Q. Is this just about beauty rights, or is there also a bigotry that pressures black women to adhere to certain beauty standards?
A. The white female form and visage is the norm. Going back historically, the children born to white slaveholders and enslaved women did benefit because the children looked closer to white. Those benefits included better treatment and being sent away to school for education. Hair that is closer to the white definition of acceptable hair still impacts African-American women. This applies in the workplace and by the seashore. African-American women internalize shame about their hair, wet or dry, because of the long-term implications of racism that continue today.
Q. What was it that led you to adopt environmentalism as a field of study?
A. When I was in college, I joined an outdoors group that one time went searching for edible weeds for salads.
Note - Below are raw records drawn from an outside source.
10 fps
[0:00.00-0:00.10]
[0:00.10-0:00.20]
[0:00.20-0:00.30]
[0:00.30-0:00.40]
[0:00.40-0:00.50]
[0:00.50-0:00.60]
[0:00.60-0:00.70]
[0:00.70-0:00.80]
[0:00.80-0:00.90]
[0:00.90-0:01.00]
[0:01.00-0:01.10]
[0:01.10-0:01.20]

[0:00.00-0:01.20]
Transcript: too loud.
I guess I wasn’t so much concerned about the edible weeds as I was about being outdoors and exploring — I collected weeds like everybody else, I just never ate weeds in a salad. I brought some weeds back home to my parents during one visit, and they were looking at me like, “We don’t even know who you are.” But they didn’t try to turn me away from it. I was different, but they didn’t treat me differently. They just let me be me. I think it all coalesced when I went on to work on my PhD. I was focusing on history and I told my dissertation advisor that I wanted to write an environmental history of African Americans. She just looked at me, because there was no such creature.
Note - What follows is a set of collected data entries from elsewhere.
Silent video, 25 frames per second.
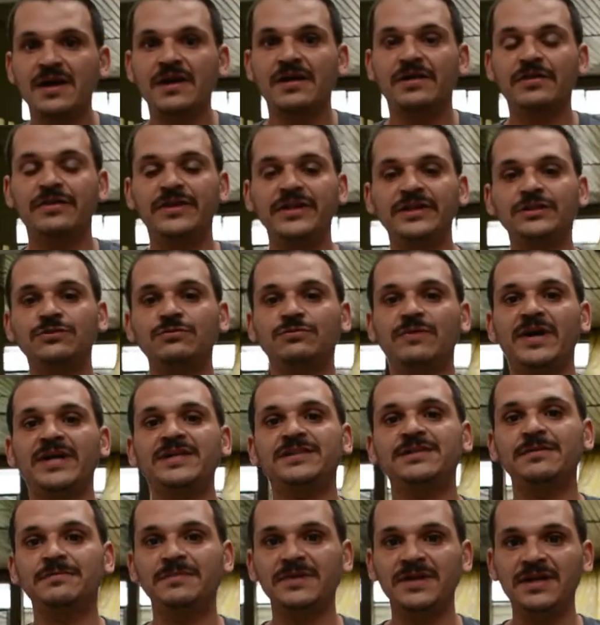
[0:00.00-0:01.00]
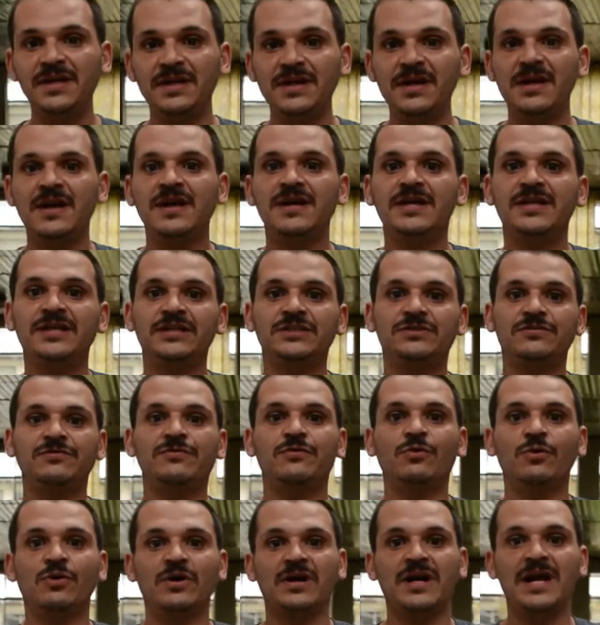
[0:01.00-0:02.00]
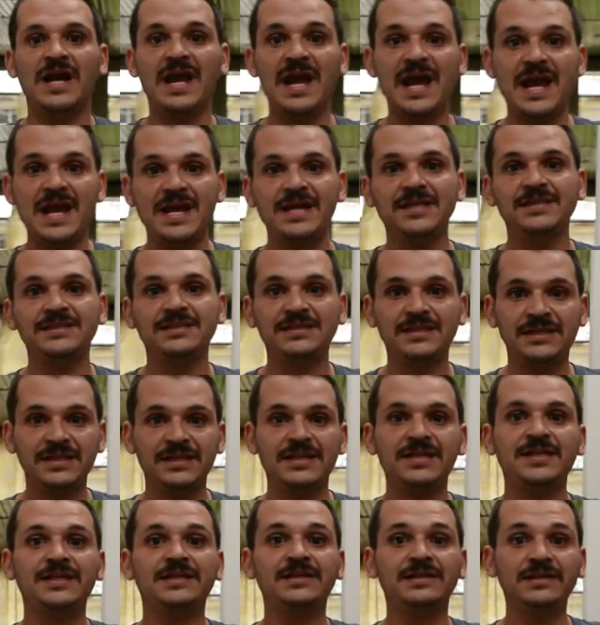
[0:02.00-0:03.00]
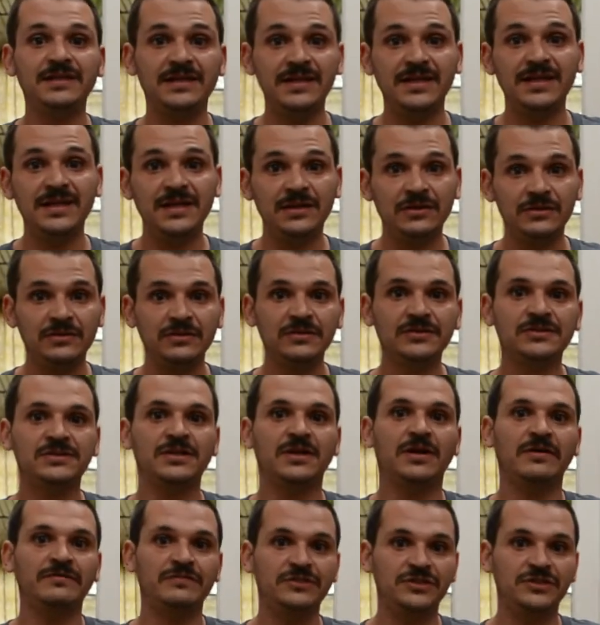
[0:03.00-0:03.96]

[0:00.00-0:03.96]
This recipe is for 18 liters of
Q. Were you much of a green person before college?
A. Yes. Growing up, my father had this little patch of dirt by our driveway. He planted tomatoes, cucumbers, and peas on it — that little spot had never really been used before, but it was a very rich plot of soil. He ended up growing these ginormous vegetables and such. We used to make fun of him because it was just a messy mix of plants in there, there was hardly any rhyme or reason to it. I don’t know if, subconsciously, he was using a style of planting that’s typical of early Native Americans and Africans, where they mixed plants together so that nutrients would be returned to the soil. But that’s a very strong memory. My dad would just share his produce with the neighborhood, like he was a little farmer. It created a sense of community for us, not just for the planting, but in the giving.
Q. Do you find that these experiences are much different from how people of other races grew up?
A. The experiences of African Americans are distinctive, and a big part of it has to do with race. But far more important is the culture of community that’s developed — that’s distinctive. We weren’t owners, so out of that came a connection to the land that was not proprietary. So, I want to emphasize the distinctiveness of the African-American experience. Everybody wants to blend everything together today, and say we’re all the same, but our differences should be celebrated.